- Born: 28 April 1950 (age 76) Solihull, England
- Education: University of Oxford University of Sheffield
- Known for: Reversible-jump Markov chain Monte Carlo
- Awards: Guy Medal (Bronze, 1987; Silver, 1999)
- Scientific career
- Workplaces: University of Bath University of Bristol University of Durham University of Wisconsin–Madison University of Technology, Sydney
- Doctoral advisor: Douglas P. Kennedy
- Website: petergreen5678.github.io

= Peter Green (statistician) =

British statistician

Peter James Green, FRS (born 28 April 1950) is a British Bayesian statistician. He is emeritus Professor of Statistics at the University of Bristol. Until 2024, he was a Professorial Research Fellow at Bristol, and until 2022 a distinguished professor at the University of Technology, Sydney. He is distinguished for his contributions to computational statistics, in particular his contributions to spatial statistics and semi-parametric regression models and also his development of reversible-jump Markov chain Monte Carlo.

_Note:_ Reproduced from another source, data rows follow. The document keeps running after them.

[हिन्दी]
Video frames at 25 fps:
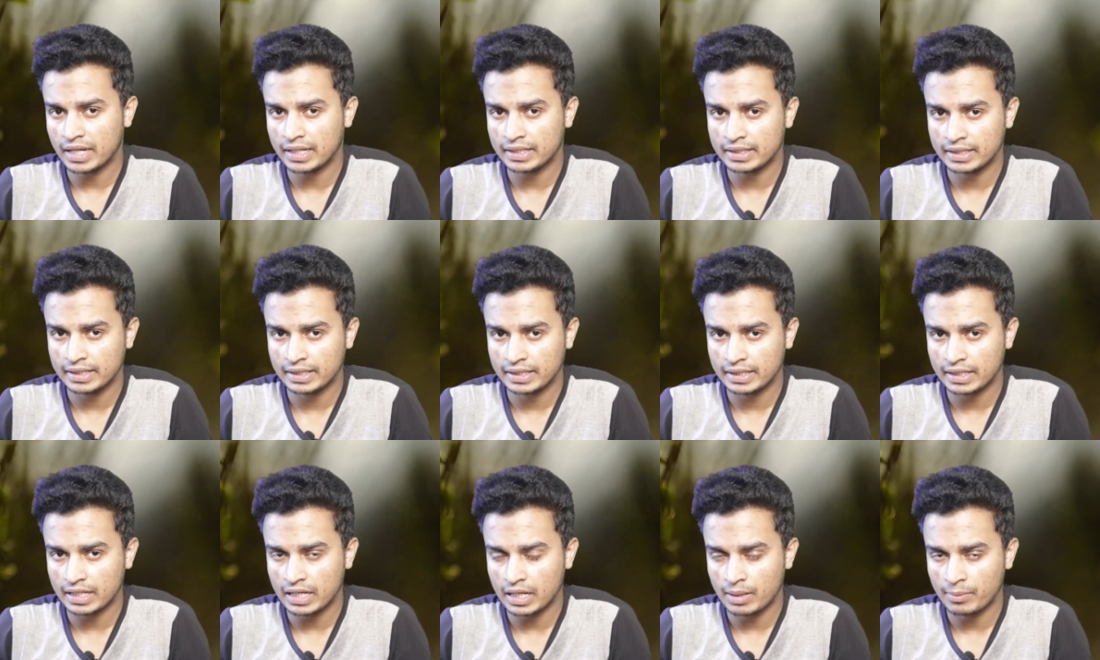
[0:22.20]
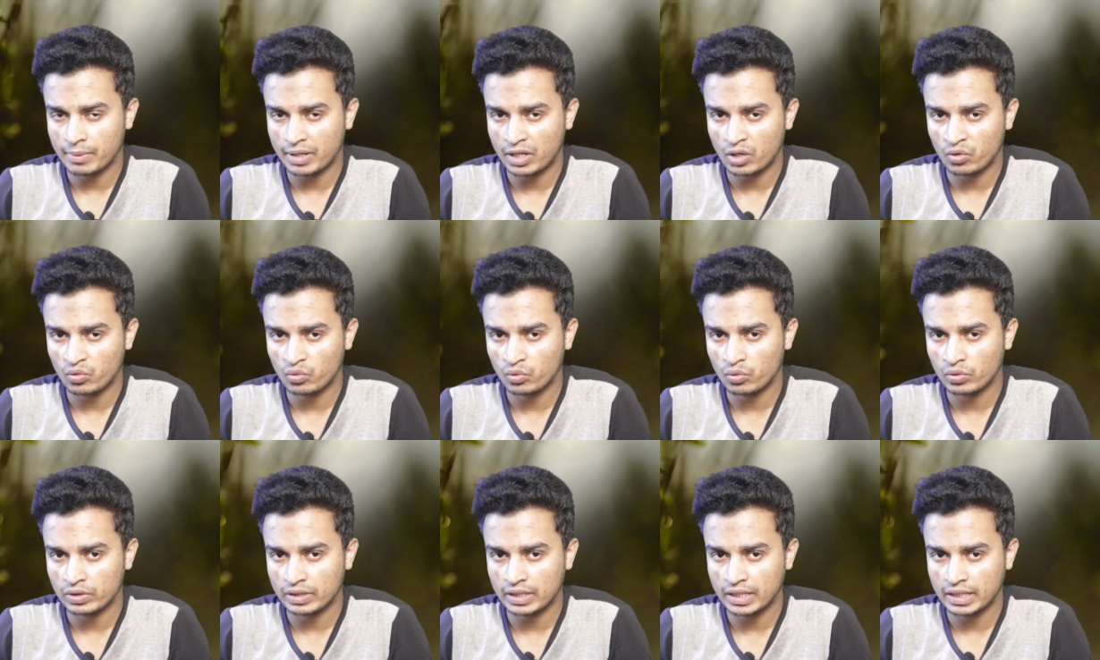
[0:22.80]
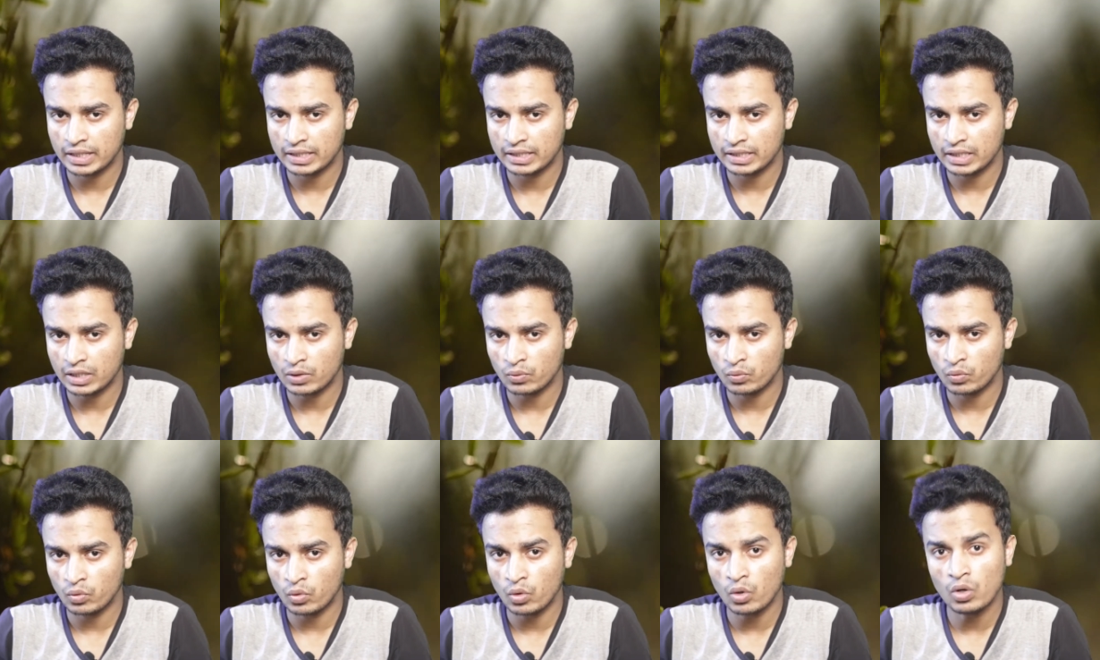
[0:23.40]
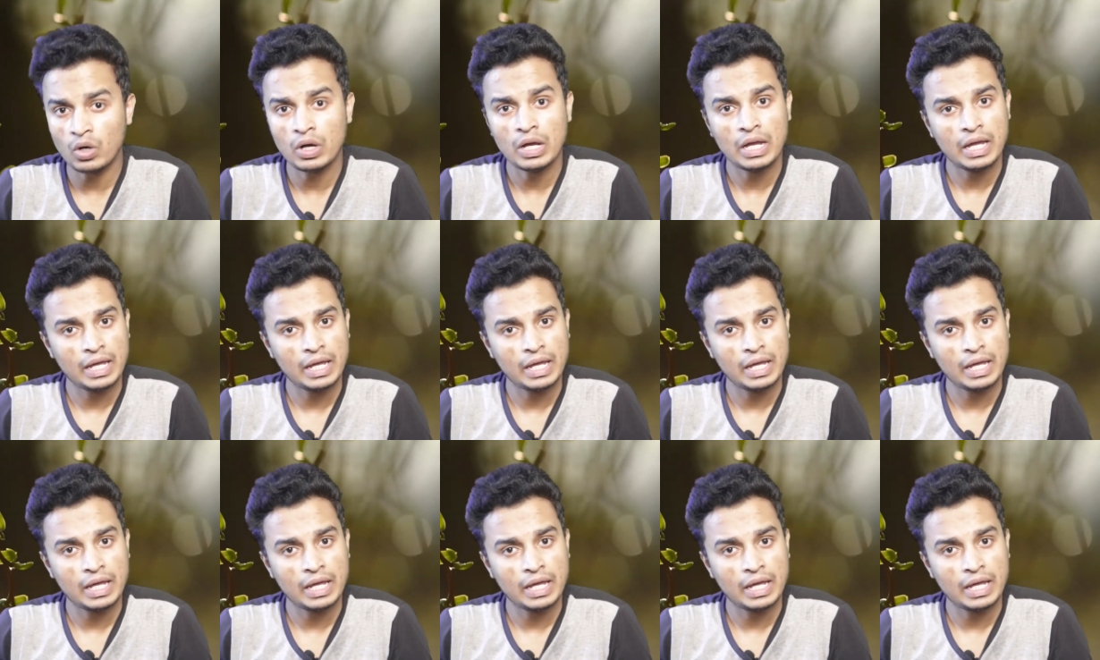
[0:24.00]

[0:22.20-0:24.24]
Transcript: चाहते हैं कि हमारे फ़ोन के अंदर वो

== Education and career ==
Green was born in Solihull and attended Solihull School. He studied mathematics at Oxford University before moving to the University of Sheffield for postgraduate study, where he was awarded an MSc in probability and statistics and a PhD in applied probability.

In 2024, Green had publicly questioned the usefulness of specific evidence in relation to the case of Lucy Letby, who was convicted of the murder of a number of babies in her care, namely the staff rotas and blood samples from babies who had collapsed with low blood sugar. However lawyers for the affected families declared during the subsequent hospital inquiry into the neonatal deaths that he and others questioning the conviction "should be ashamed of themselves".

== Honors and awards ==
Green was elected a Fellow of the Royal Society in 2003. He served as president of the Royal Statistical Society from 2001 to 2003, having previously been awarded its Guy Medal in both Bronze (1987) and Silver (1999). He held a Royal Society Wolfson Research Merit Award from 2006 to 2011. He was president of the International Society for Bayesian Analysis for the year 2007.

He is currently Chair of the Trustees of the journal Biometrika, and was editor of the journal Statistical Science for 2014–2016.